As the Lake Norman region began to experience sprawl and growth, Davidson, adopted zoning ordinances in the late 1990s to help promote connectivity and pedestrian-friendly developments.

These ordinances required new buildings to be constructed near streets, additional sidewalks and open spaces, as well as more roadways between the towns. In addition, Davidson enacted a series of moratoriums for the thousands of rural acres within its ETJ (extraterritorial jurisdiction) in order to put the brakes on sprawling development.

A plan for more growth

Last year, Davidson approved its new Rural Area Plan, which encompasses nearly 4,000 acres between its corporate limits and the Iredell and Cabarrus County lines. Burdette says the plan, which incorporated community feedback over an 18-month period, provides the blueprint for Davidson development over the next 30 years, with an emphasis on pedestrian-friendly, mixed-use nodes, improved street connections, and open space.

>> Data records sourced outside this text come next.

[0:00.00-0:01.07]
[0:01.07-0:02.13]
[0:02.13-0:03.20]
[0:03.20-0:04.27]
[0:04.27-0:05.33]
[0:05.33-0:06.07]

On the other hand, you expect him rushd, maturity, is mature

Within the Rural Area Plan are new projects like the 170-acre West Branch development on Davidson-Concord Road, which Burdette says is likely to have the most immediate impact on the population. The project calls for hundreds of residential units, along with a future commercial component at the intersection of Davidson-Concord Road and Robert Walker Drive.

Burdette says the town is ensuring that new developments like West Branch have greenway connections, ample open space, parks, expansive sidewalks, and compact retail components. “Those charming downtown characteristics shouldn’t be reserved solely for historic downtown Davidson. We’re doing our best to replicate that feeling elsewhere.”

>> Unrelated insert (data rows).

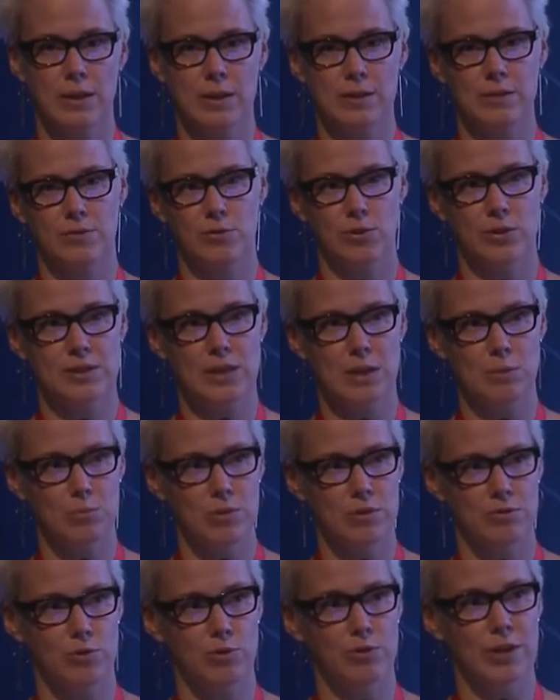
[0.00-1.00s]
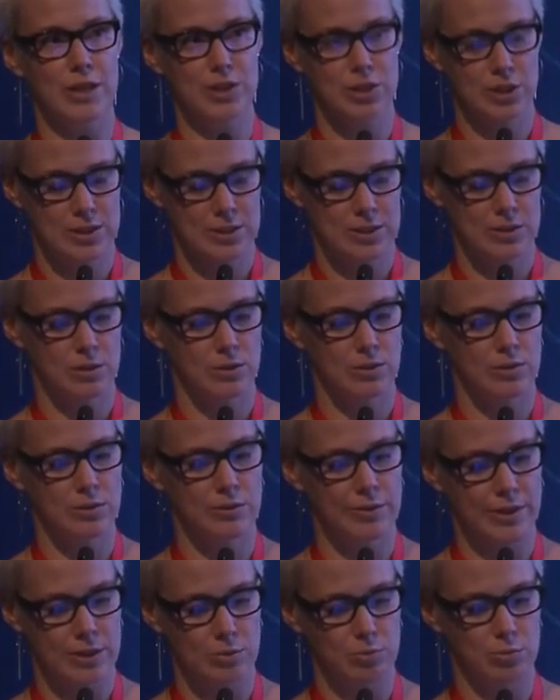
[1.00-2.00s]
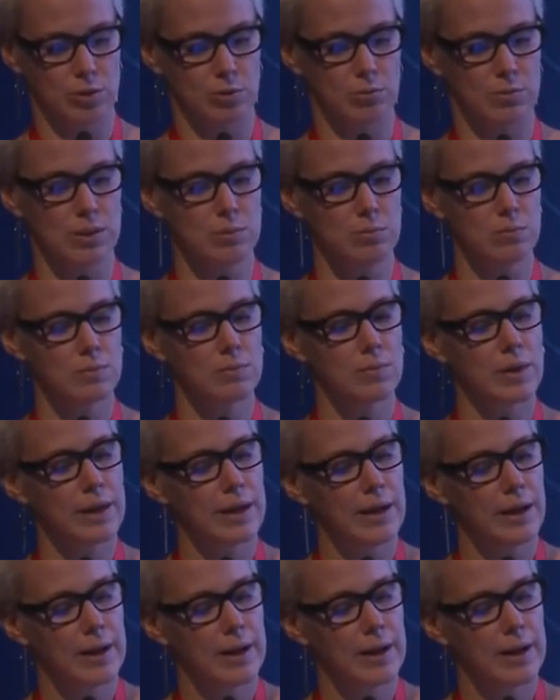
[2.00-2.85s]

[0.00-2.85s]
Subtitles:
and for example, for Russia, it's a great problem.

Beaty Street meeting Tuesday

Another notable project is Luminous, situated on a baeutiful 19-acre tract of land along Beaty Street. The controversial project has gone through multiple revisions, most of which call for a mixed-use development with a park, shops, restaurants, a hotel, and a variety of residential units. The Davidson Board of Commissioners is working with Davidson Development Partners on this project, which is tentatively scheduled to present a third plan for Luminous during a July 11 meeting.

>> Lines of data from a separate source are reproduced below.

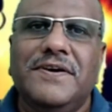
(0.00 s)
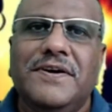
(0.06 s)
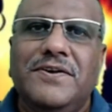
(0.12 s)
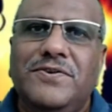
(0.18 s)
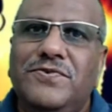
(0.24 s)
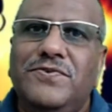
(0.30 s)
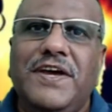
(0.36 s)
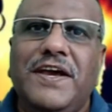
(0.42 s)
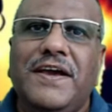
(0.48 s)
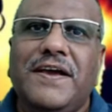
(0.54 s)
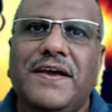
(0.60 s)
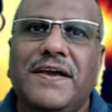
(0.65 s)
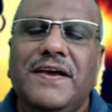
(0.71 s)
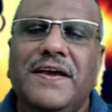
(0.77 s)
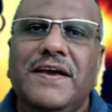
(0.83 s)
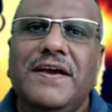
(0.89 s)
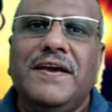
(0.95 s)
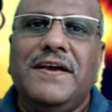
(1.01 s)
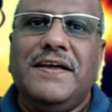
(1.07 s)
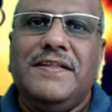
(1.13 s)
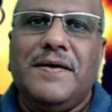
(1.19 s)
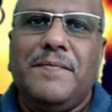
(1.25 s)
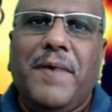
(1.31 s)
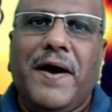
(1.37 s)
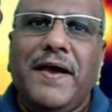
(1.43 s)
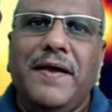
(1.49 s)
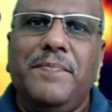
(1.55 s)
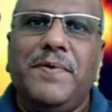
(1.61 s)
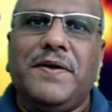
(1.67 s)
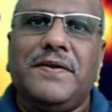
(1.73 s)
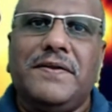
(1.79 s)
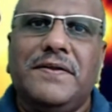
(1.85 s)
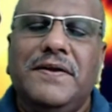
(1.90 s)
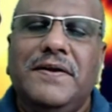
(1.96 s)
Today, in the
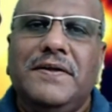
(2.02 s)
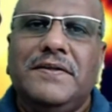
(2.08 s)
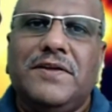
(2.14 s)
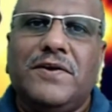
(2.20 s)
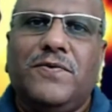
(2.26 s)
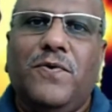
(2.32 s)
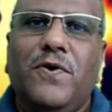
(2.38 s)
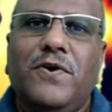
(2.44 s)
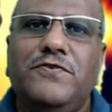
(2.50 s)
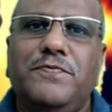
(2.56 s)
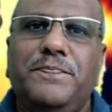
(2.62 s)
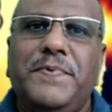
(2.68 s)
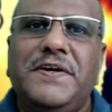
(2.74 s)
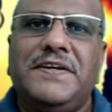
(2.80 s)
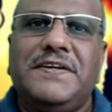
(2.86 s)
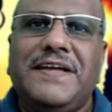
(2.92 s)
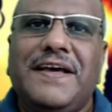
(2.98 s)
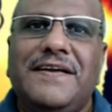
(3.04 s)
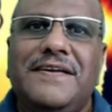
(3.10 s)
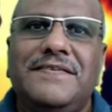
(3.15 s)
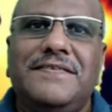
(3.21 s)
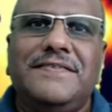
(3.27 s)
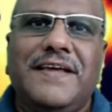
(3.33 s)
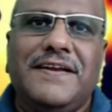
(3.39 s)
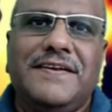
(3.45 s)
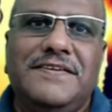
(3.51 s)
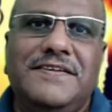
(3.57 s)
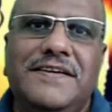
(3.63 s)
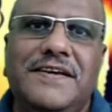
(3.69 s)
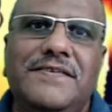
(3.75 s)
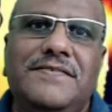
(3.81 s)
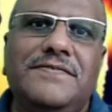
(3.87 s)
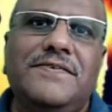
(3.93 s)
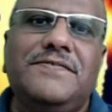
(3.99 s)
Bible, the gospel tells that
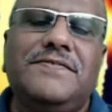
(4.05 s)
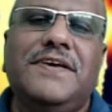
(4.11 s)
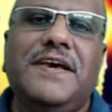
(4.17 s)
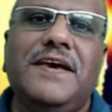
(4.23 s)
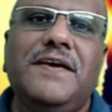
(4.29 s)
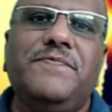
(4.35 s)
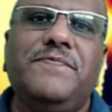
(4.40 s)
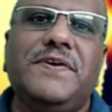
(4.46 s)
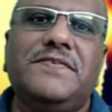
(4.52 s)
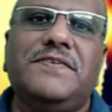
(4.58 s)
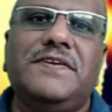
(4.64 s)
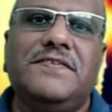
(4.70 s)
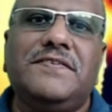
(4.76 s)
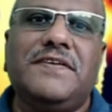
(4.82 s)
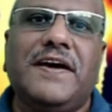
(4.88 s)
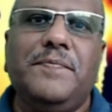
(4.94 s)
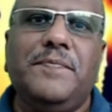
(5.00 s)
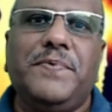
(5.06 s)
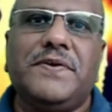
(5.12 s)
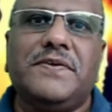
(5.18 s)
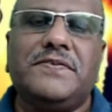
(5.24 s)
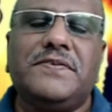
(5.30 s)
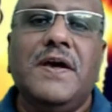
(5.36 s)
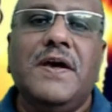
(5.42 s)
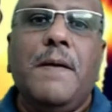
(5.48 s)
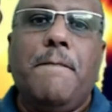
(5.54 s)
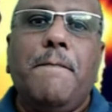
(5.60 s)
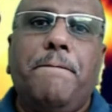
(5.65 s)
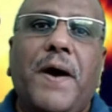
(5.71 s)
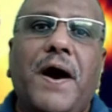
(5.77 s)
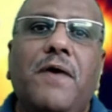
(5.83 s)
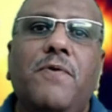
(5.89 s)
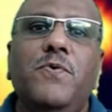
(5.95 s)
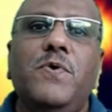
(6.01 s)
Jesus gave his disciples
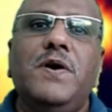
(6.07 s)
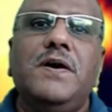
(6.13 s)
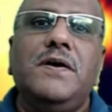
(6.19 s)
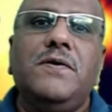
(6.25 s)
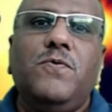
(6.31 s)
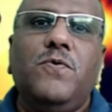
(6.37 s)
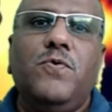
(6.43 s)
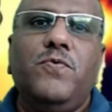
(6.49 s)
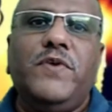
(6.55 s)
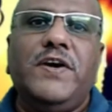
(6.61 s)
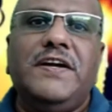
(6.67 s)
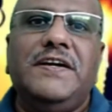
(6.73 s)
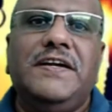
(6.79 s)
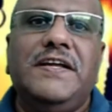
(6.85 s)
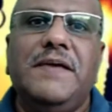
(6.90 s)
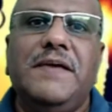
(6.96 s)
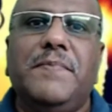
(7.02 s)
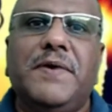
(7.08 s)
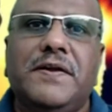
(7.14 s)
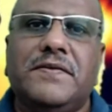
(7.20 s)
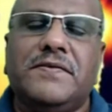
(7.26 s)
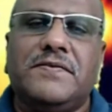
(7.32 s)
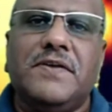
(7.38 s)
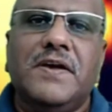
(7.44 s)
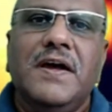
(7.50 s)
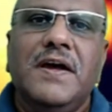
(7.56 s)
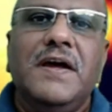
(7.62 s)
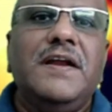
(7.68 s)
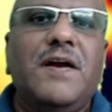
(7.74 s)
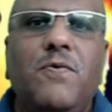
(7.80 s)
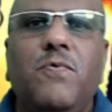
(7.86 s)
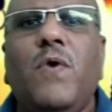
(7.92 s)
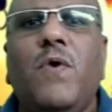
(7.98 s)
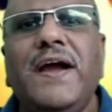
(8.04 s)
power over demons now,
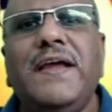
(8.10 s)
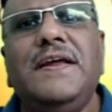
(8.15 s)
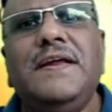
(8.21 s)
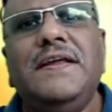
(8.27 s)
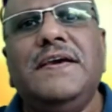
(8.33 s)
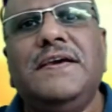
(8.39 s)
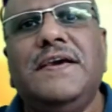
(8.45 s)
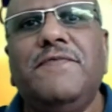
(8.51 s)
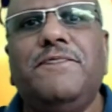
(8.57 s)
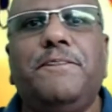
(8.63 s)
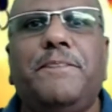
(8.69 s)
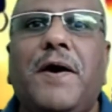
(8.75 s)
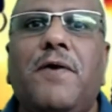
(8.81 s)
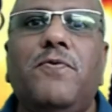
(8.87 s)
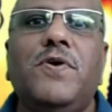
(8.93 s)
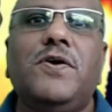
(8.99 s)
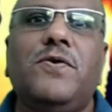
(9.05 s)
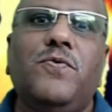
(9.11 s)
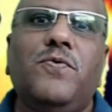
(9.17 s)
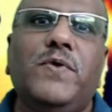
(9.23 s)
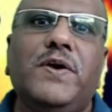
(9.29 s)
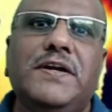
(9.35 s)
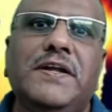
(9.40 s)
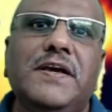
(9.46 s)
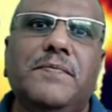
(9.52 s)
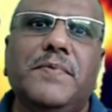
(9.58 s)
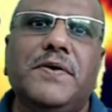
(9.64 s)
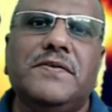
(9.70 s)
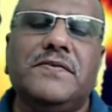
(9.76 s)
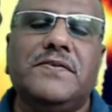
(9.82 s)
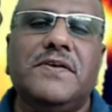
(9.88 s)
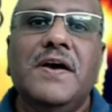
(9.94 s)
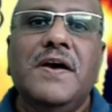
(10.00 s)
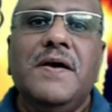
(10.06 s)
why did he give power over
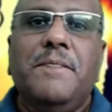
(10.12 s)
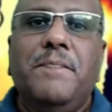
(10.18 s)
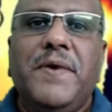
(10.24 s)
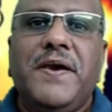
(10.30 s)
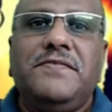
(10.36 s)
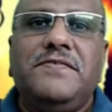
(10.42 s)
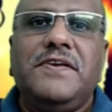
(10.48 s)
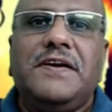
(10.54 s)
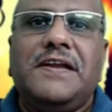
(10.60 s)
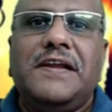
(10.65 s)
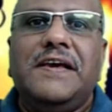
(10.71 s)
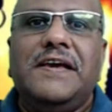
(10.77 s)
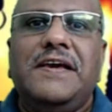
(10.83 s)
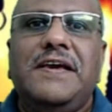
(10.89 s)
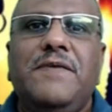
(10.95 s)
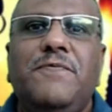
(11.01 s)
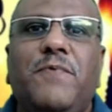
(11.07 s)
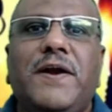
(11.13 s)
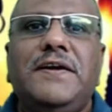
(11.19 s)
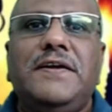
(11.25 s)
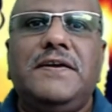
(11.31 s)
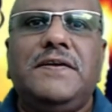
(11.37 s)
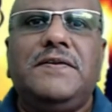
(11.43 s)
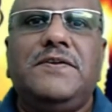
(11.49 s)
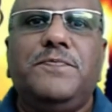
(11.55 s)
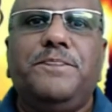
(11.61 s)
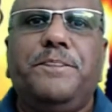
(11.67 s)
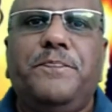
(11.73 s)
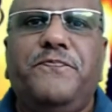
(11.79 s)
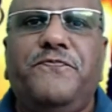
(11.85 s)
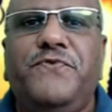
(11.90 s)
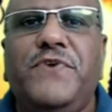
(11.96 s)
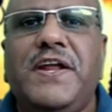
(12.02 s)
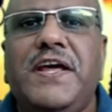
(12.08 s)
demons? Basically, he wanted to
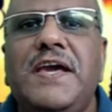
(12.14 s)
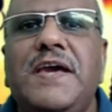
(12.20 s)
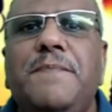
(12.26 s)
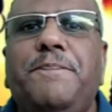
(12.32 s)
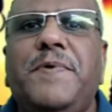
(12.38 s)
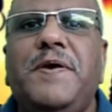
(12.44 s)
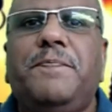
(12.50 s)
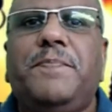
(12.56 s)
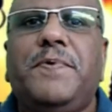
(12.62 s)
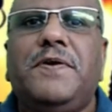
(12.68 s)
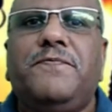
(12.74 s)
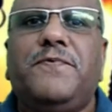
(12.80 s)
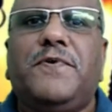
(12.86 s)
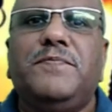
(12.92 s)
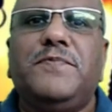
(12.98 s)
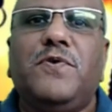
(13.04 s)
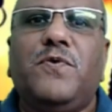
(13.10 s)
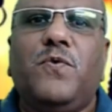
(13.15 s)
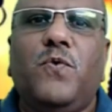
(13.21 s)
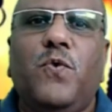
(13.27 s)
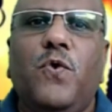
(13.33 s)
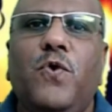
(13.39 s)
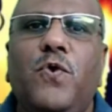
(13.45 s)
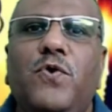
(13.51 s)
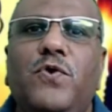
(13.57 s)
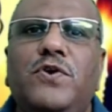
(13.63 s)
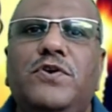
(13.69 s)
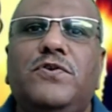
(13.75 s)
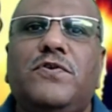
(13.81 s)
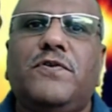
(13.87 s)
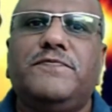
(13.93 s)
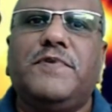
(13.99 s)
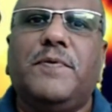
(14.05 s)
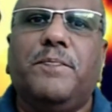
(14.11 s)
free people from the hold
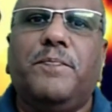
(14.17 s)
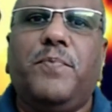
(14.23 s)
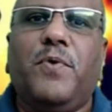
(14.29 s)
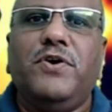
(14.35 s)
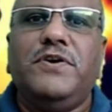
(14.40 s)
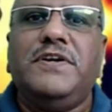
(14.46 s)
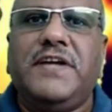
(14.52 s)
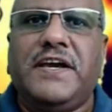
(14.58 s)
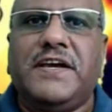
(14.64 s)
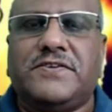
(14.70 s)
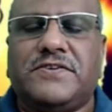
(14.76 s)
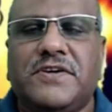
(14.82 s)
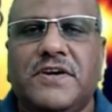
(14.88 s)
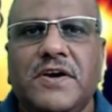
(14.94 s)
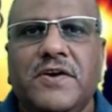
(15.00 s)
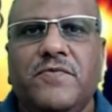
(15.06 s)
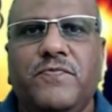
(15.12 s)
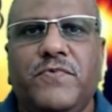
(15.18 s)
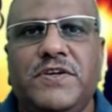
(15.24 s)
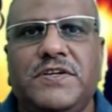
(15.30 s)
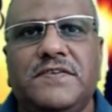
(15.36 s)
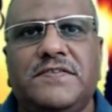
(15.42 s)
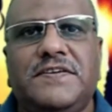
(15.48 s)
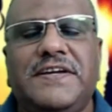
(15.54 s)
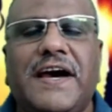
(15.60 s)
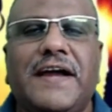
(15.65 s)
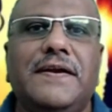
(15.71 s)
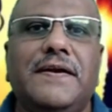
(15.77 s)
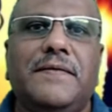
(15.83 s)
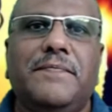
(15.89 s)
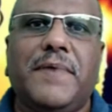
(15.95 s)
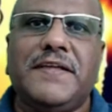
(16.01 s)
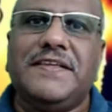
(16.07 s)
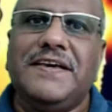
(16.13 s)
of the bondage which is done
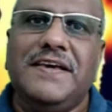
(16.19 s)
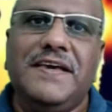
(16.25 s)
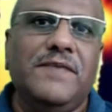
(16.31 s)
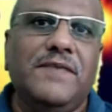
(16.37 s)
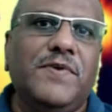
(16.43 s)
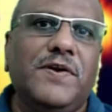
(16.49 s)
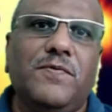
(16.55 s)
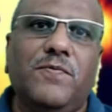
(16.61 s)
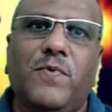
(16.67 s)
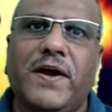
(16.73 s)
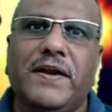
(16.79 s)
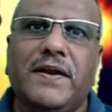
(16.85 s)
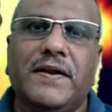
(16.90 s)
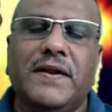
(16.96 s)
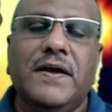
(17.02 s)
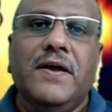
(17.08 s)
by the evil one.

With the rate at which people continue to move to the area, Davidson officials predict the town’s population will double in 20 years. It’s a trend that Knox hopes to slow down if elected mayor by restricting residential growth and focusing more on commercial development. “More residential just means more cars and gridlock,” he says. “I’m not anti-growth, but I think the pace at which we’re growing right now is alarming.”

“It’s easy for people to say things like we should stop all development,” counters Burdette. “But we live in a practical reality where we have to balance property rights with the interest of citizens. The town is a steward of the planning ordinance, which is reflective of the community’s input over many years. We’ve created this pretty fantastic place and we don’t want to jeopardize that.”

Discussion

2 Responses to “Davidson’s growing pains”

  1. Can you check on the number of homes quoted by Mr. Burdette for West Branch. On line plans have that community at 306 homes.

    Posted by Juliet Bowden | July 10, 2017, 2:35 pm
  2. It’s important to note that many citizens across the town of Davidson are deeply concerned about development in the Town. Of major concern is the fact that there is a signed contract between the Town and the original seller of the Beaty Street Property, which specifies that the property be used for a “park, playground or other recreational purposes.” Numerous documents support this. Please go to http://www.savedavidson.org to see a 60-page PDF filled with documents or review the 2-page overview. (Look under projects and issues tab.) Citizens are so concerned about this issue they are planning a protest in front of the Davidson Town Hall from 5 to 6 p.m. on Tuesday, July 11.